[Stored items]
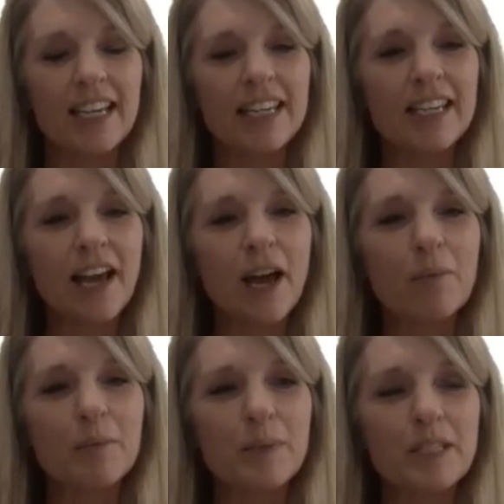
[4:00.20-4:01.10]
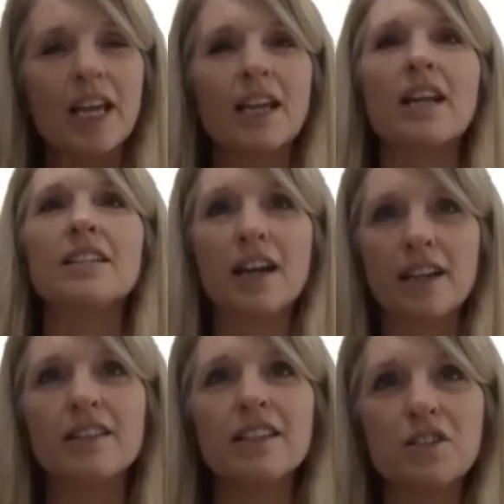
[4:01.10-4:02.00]
kept saying, Donna, I
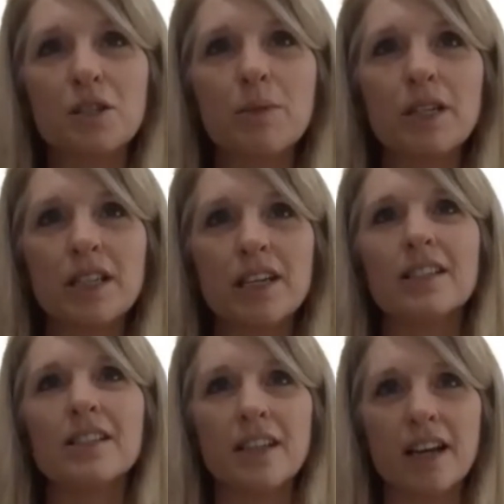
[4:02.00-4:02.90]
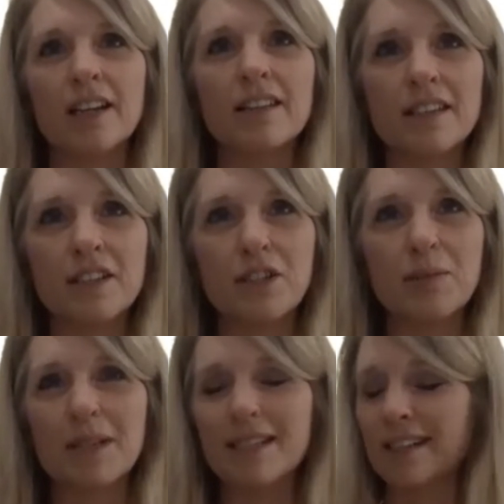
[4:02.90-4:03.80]
think you should be a dentist. Donna, I think you should be
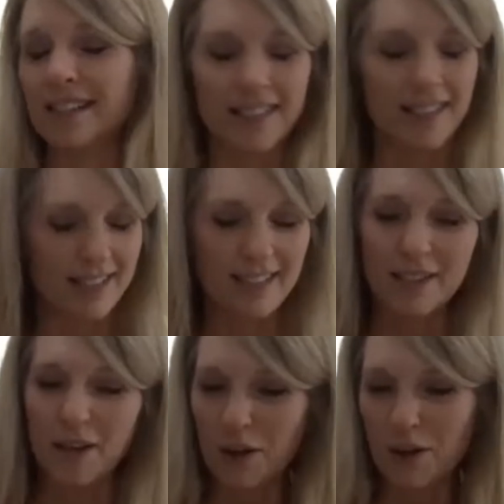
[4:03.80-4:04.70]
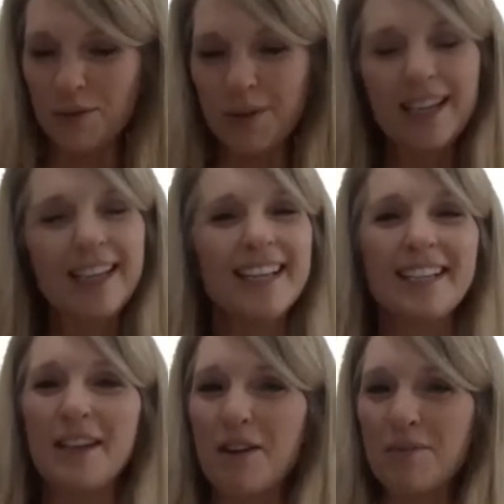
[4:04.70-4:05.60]
a dentist. And I said, no,
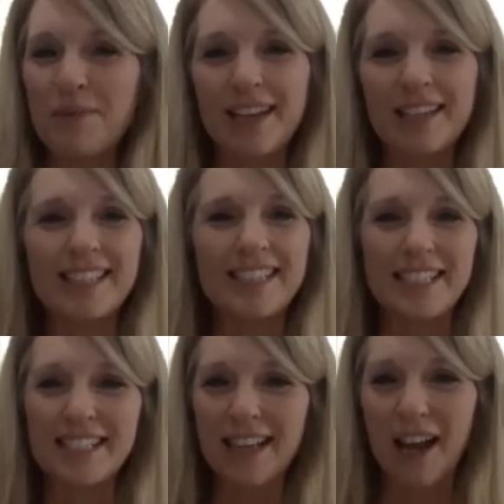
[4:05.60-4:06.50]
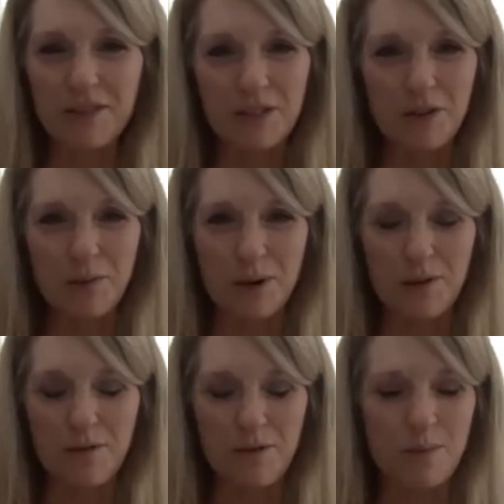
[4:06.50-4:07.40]
that is just not the career
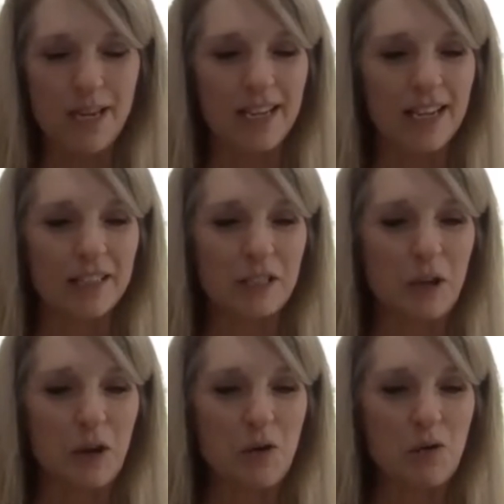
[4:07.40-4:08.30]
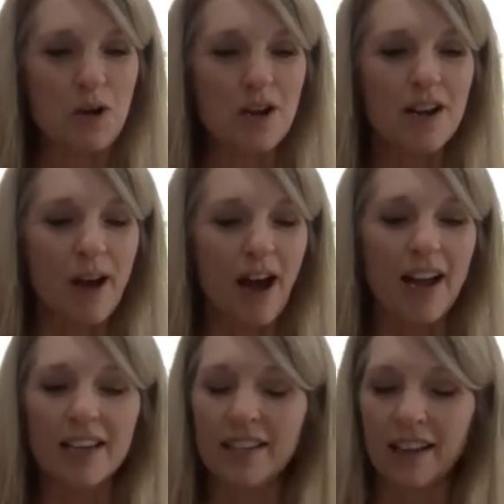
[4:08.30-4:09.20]
for me. And so
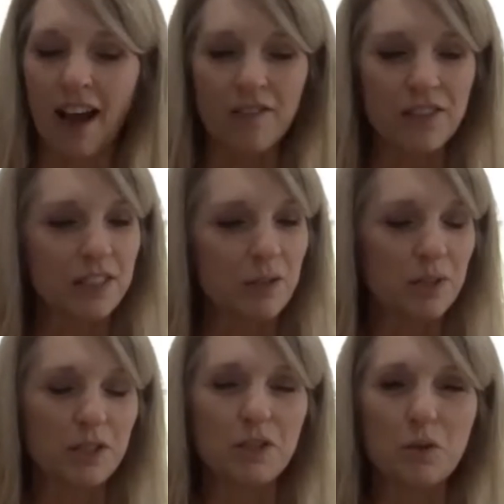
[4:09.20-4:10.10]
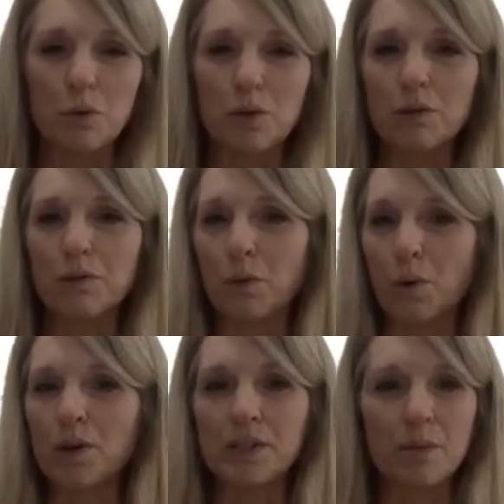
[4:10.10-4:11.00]
I obviously went to school
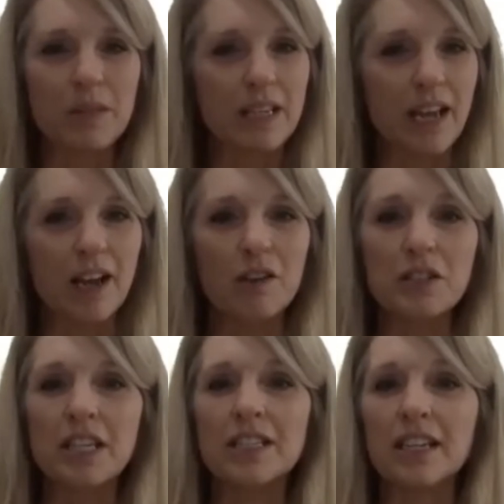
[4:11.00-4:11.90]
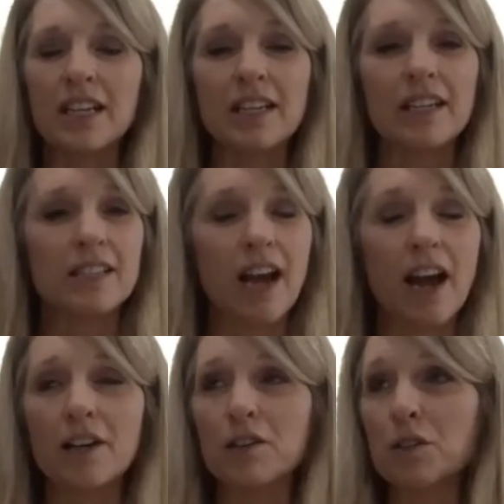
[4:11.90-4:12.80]
for something else, did an
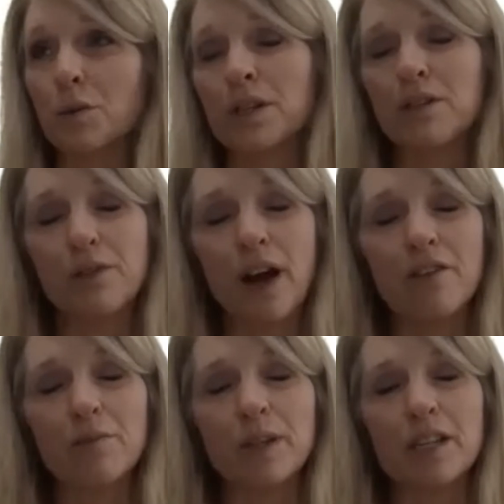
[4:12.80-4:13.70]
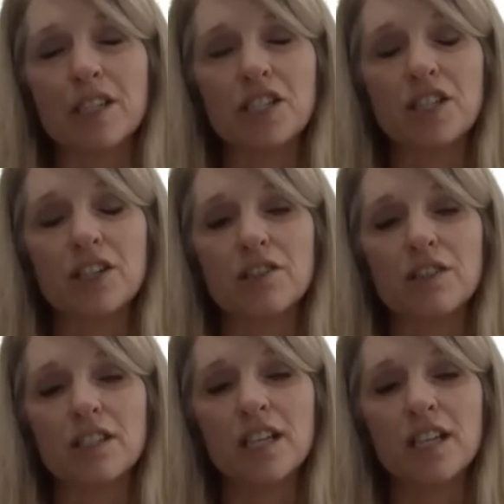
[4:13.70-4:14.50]
entire 25 plus years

Task instructions.
With the pictures left out, give again exactly the lines from the one that contains "[4:03.80-4:04.70]" through the final line of the data above.

Output for this exercise.
[4:03.80-4:04.70]
[4:04.70-4:05.60]
a dentist. And I said, no,
[4:05.60-4:06.50]
[4:06.50-4:07.40]
that is just not the career
[4:07.40-4:08.30]
[4:08.30-4:09.20]
for me. And so
[4:09.20-4:10.10]
[4:10.10-4:11.00]
I obviously went to school
[4:11.00-4:11.90]
[4:11.90-4:12.80]
for something else, did an
[4:12.80-4:13.70]
[4:13.70-4:14.50]
entire 25 plus years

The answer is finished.